** Exercise details **
Output a faithful copy of the entries, every picture removed.
┄┄┄┄┄┄
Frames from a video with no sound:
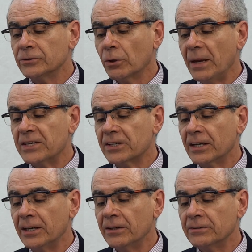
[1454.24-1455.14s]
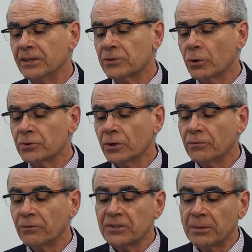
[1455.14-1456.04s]
So basically, there is
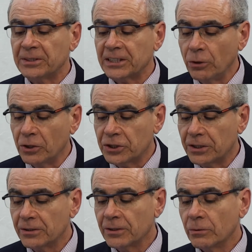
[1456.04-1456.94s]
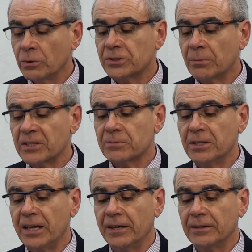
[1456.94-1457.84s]
also, for example, technology, which must
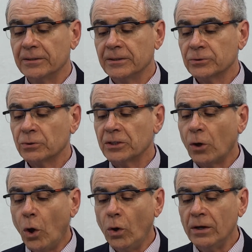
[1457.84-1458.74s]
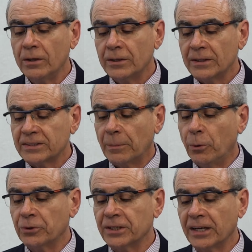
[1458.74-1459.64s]
be there, so that all
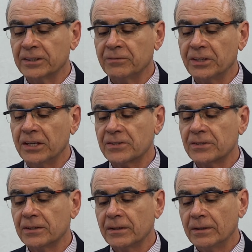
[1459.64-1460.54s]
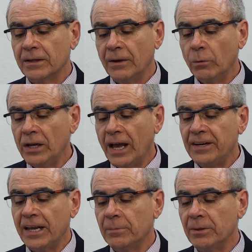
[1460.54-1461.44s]
supporting activities will
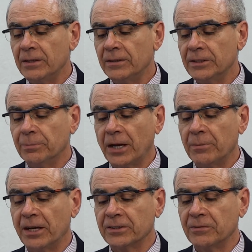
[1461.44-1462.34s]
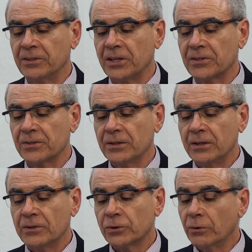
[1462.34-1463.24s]
enable the primary activities.
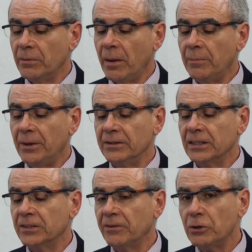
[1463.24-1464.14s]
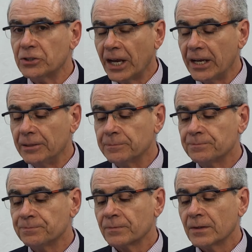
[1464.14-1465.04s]
So remember that the value chain
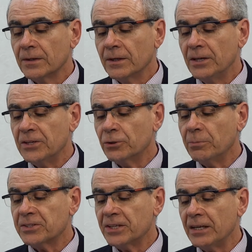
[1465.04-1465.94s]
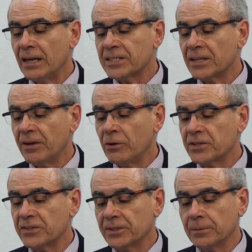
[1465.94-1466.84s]
needs to be seen as a value
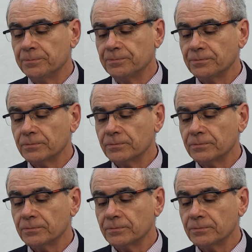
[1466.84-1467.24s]
system,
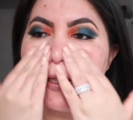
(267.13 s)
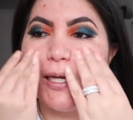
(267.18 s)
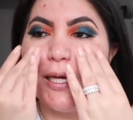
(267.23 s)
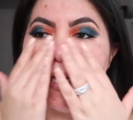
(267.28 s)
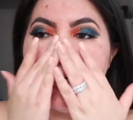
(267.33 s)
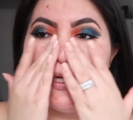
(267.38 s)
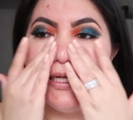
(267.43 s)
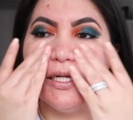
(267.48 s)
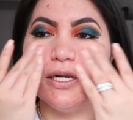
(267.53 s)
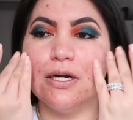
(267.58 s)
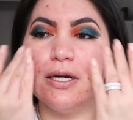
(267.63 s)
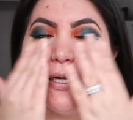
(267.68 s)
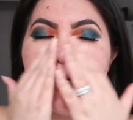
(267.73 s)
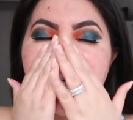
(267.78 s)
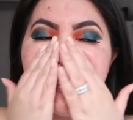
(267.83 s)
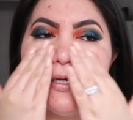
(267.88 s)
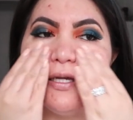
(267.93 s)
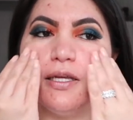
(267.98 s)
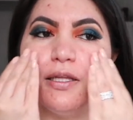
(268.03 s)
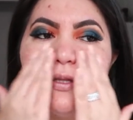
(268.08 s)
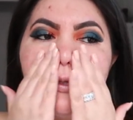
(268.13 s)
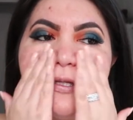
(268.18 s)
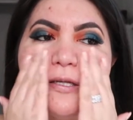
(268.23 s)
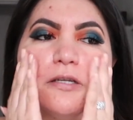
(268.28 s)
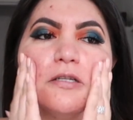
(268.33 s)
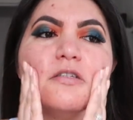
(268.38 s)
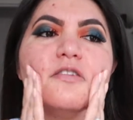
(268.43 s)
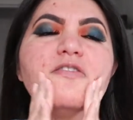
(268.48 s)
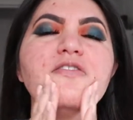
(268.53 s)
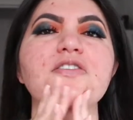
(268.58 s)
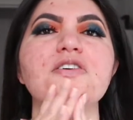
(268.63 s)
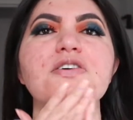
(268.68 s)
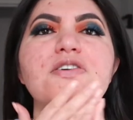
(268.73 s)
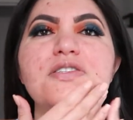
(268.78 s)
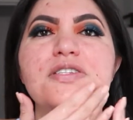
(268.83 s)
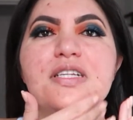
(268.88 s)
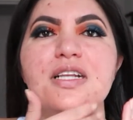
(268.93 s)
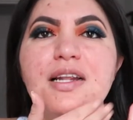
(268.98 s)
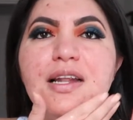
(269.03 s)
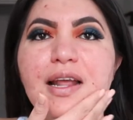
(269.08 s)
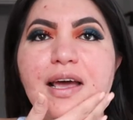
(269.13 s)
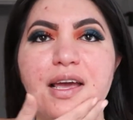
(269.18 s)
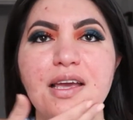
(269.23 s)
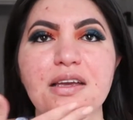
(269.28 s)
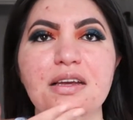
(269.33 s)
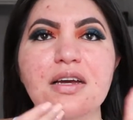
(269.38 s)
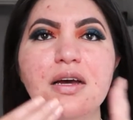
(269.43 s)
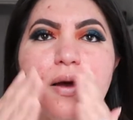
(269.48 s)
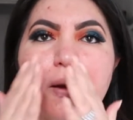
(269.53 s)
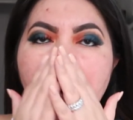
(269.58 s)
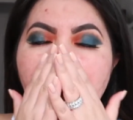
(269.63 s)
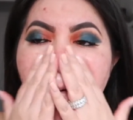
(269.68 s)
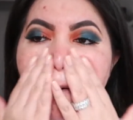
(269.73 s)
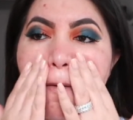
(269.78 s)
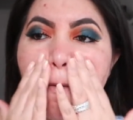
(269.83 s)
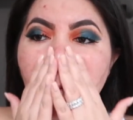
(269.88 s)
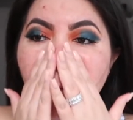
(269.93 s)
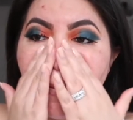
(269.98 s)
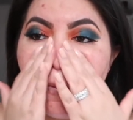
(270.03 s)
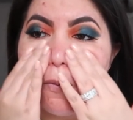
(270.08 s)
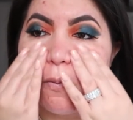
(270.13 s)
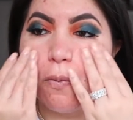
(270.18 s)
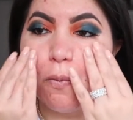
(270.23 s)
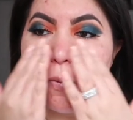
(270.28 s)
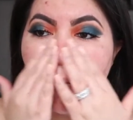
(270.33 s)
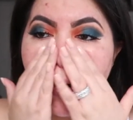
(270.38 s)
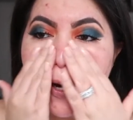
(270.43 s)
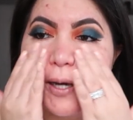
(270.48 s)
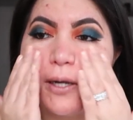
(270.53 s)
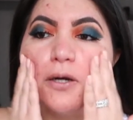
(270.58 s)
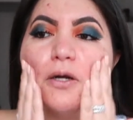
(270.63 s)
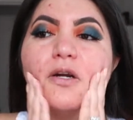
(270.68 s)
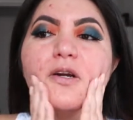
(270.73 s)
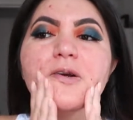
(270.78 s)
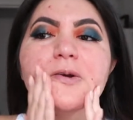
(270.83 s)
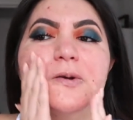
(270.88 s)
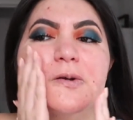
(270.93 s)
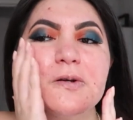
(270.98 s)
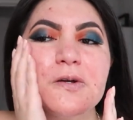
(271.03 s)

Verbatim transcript: and literally this feels like water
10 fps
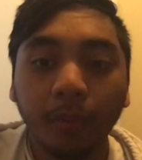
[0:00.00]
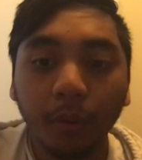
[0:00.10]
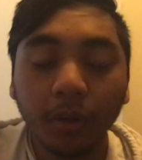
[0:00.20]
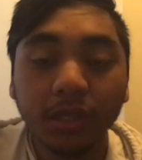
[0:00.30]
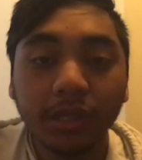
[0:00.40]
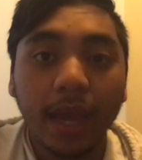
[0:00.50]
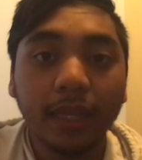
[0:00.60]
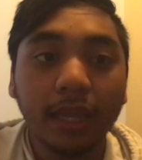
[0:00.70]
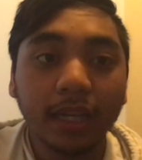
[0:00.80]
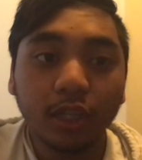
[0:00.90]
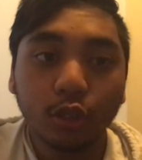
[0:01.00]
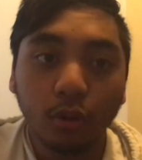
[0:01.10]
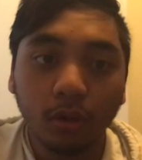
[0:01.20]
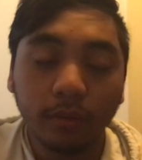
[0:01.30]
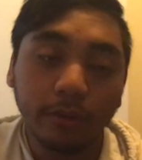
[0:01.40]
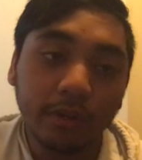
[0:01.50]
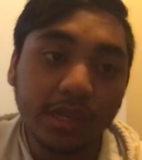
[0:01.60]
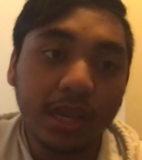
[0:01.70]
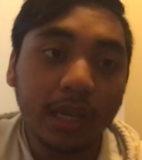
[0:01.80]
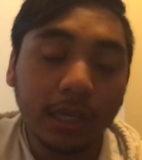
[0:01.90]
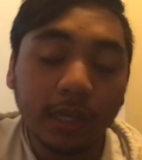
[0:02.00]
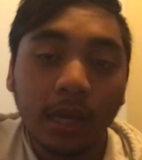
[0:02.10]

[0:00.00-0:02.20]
boards and then control them going second.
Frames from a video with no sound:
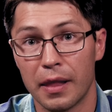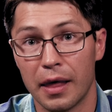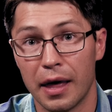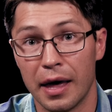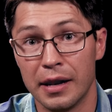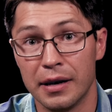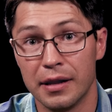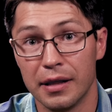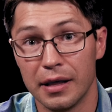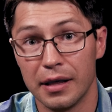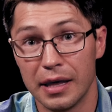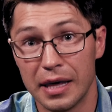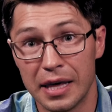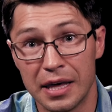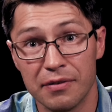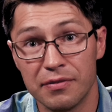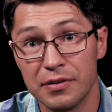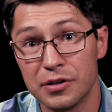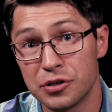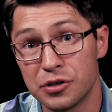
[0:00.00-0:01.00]
And
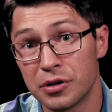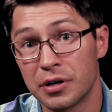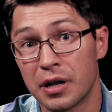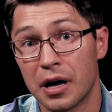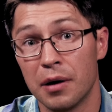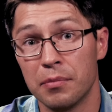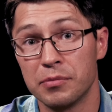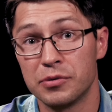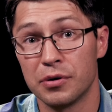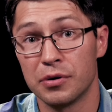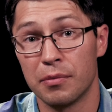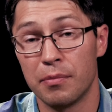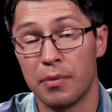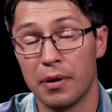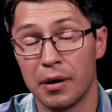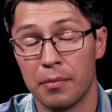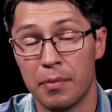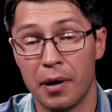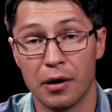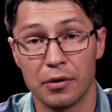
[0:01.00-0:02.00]
if it should come to
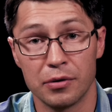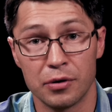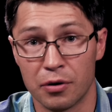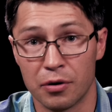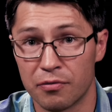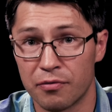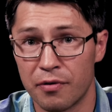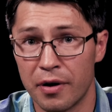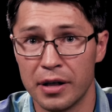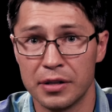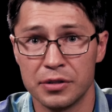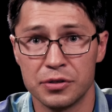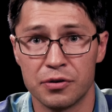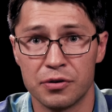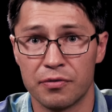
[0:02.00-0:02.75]
about your friends,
┄┄┄┄┄┄
** Solution to this task **
Frames from a video with no sound:
[1454.24-1455.14s]
[1455.14-1456.04s]
So basically, there is
[1456.04-1456.94s]
[1456.94-1457.84s]
also, for example, technology, which must
[1457.84-1458.74s]
[1458.74-1459.64s]
be there, so that all
[1459.64-1460.54s]
[1460.54-1461.44s]
supporting activities will
[1461.44-1462.34s]
[1462.34-1463.24s]
enable the primary activities.
[1463.24-1464.14s]
[1464.14-1465.04s]
So remember that the value chain
[1465.04-1465.94s]
[1465.94-1466.84s]
needs to be seen as a value
[1466.84-1467.24s]
system,
(267.13 s)
(267.18 s)
(267.23 s)
(267.28 s)
(267.33 s)
(267.38 s)
(267.43 s)
(267.48 s)
(267.53 s)
(267.58 s)
(267.63 s)
(267.68 s)
(267.73 s)
(267.78 s)
(267.83 s)
(267.88 s)
(267.93 s)
(267.98 s)
(268.03 s)
(268.08 s)
(268.13 s)
(268.18 s)
(268.23 s)
(268.28 s)
(268.33 s)
(268.38 s)
(268.43 s)
(268.48 s)
(268.53 s)
(268.58 s)
(268.63 s)
(268.68 s)
(268.73 s)
(268.78 s)
(268.83 s)
(268.88 s)
(268.93 s)
(268.98 s)
(269.03 s)
(269.08 s)
(269.13 s)
(269.18 s)
(269.23 s)
(269.28 s)
(269.33 s)
(269.38 s)
(269.43 s)
(269.48 s)
(269.53 s)
(269.58 s)
(269.63 s)
(269.68 s)
(269.73 s)
(269.78 s)
(269.83 s)
(269.88 s)
(269.93 s)
(269.98 s)
(270.03 s)
(270.08 s)
(270.13 s)
(270.18 s)
(270.23 s)
(270.28 s)
(270.33 s)
(270.38 s)
(270.43 s)
(270.48 s)
(270.53 s)
(270.58 s)
(270.63 s)
(270.68 s)
(270.73 s)
(270.78 s)
(270.83 s)
(270.88 s)
(270.93 s)
(270.98 s)
(271.03 s)

Verbatim transcript: and literally this feels like water
10 fps
[0:00.00]
[0:00.10]
[0:00.20]
[0:00.30]
[0:00.40]
[0:00.50]
[0:00.60]
[0:00.70]
[0:00.80]
[0:00.90]
[0:01.00]
[0:01.10]
[0:01.20]
[0:01.30]
[0:01.40]
[0:01.50]
[0:01.60]
[0:01.70]
[0:01.80]
[0:01.90]
[0:02.00]
[0:02.10]

[0:00.00-0:02.20]
boards and then control them going second.
Frames from a video with no sound:
[0:00.00-0:01.00]
And
[0:01.00-0:02.00]
if it should come to
[0:02.00-0:02.75]
about your friends,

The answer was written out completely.